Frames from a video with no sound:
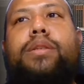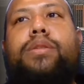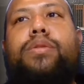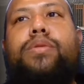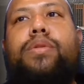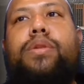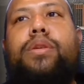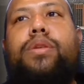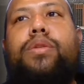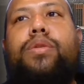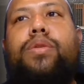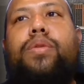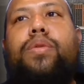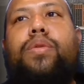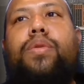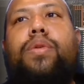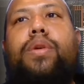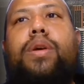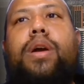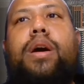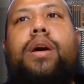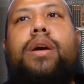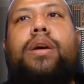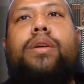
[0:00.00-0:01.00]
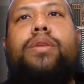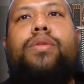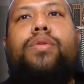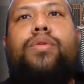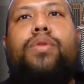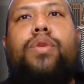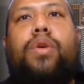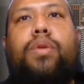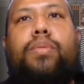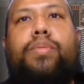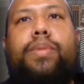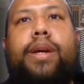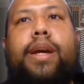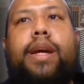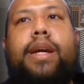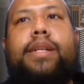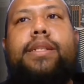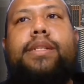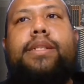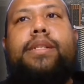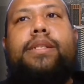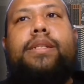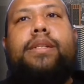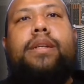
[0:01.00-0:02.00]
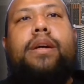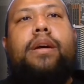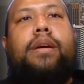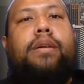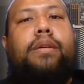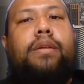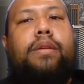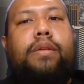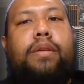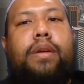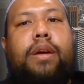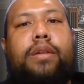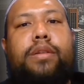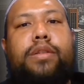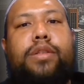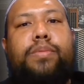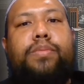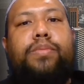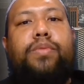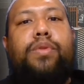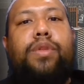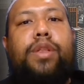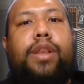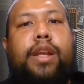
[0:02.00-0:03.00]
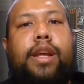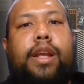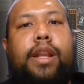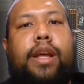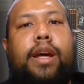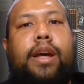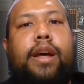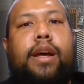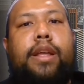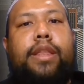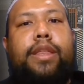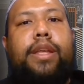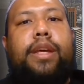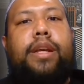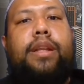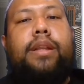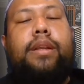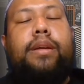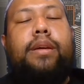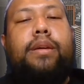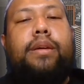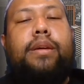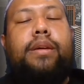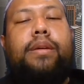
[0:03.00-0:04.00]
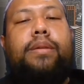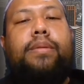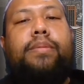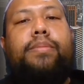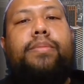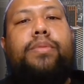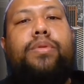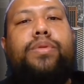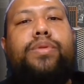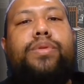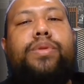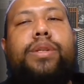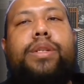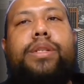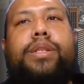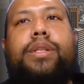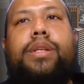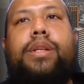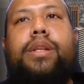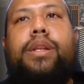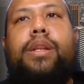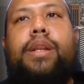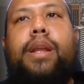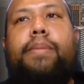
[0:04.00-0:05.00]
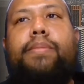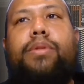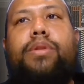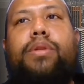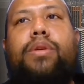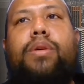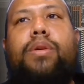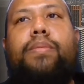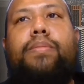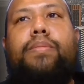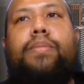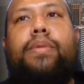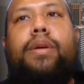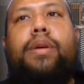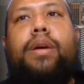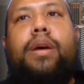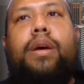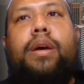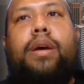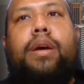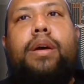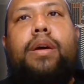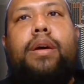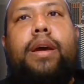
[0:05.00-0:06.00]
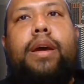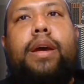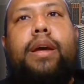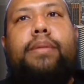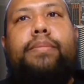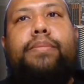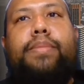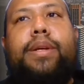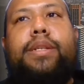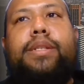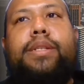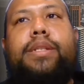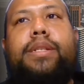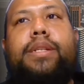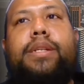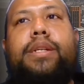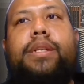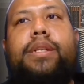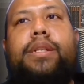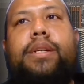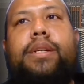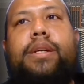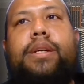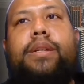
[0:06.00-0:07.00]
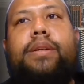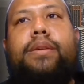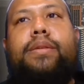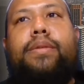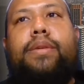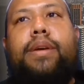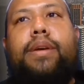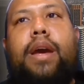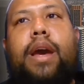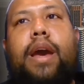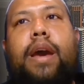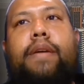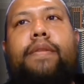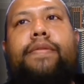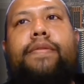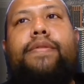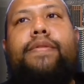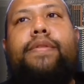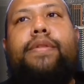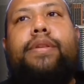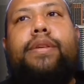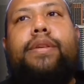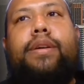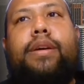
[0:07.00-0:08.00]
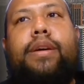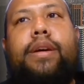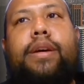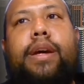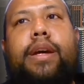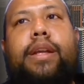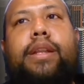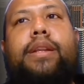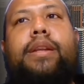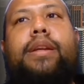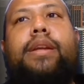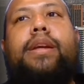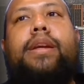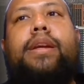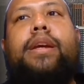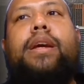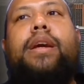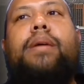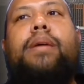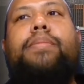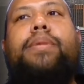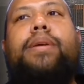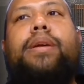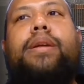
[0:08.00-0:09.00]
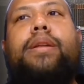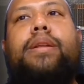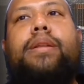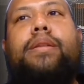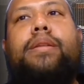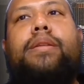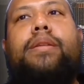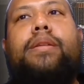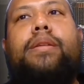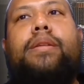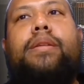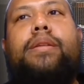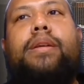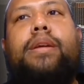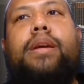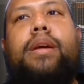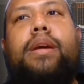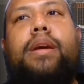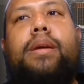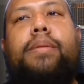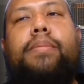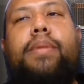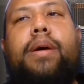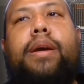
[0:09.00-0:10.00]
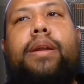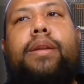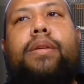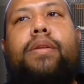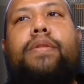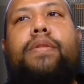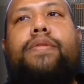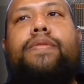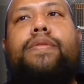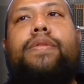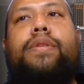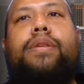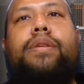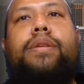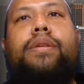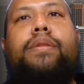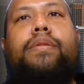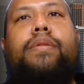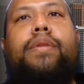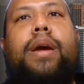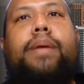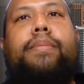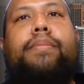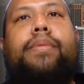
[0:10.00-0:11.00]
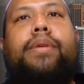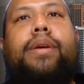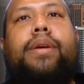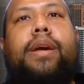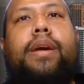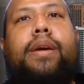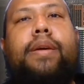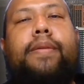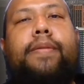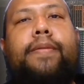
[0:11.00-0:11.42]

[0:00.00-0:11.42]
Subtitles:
your OBS runs smoothly lah. I think the most recent laptop and PC have 8 gigabyte of RAM. Okay,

#### Action item
Would you write out exactly the lines of the data from the one holding "[0:06.00-0:07.00]" to the final line, both included, with pictures left out?

#### Answer space
[0:06.00-0:07.00]
[0:07.00-0:08.00]
[0:08.00-0:09.00]
[0:09.00-0:10.00]
[0:10.00-0:11.00]
[0:11.00-0:11.42]

[0:00.00-0:11.42]
Subtitles:
your OBS runs smoothly lah. I think the most recent laptop and PC have 8 gigabyte of RAM. Okay,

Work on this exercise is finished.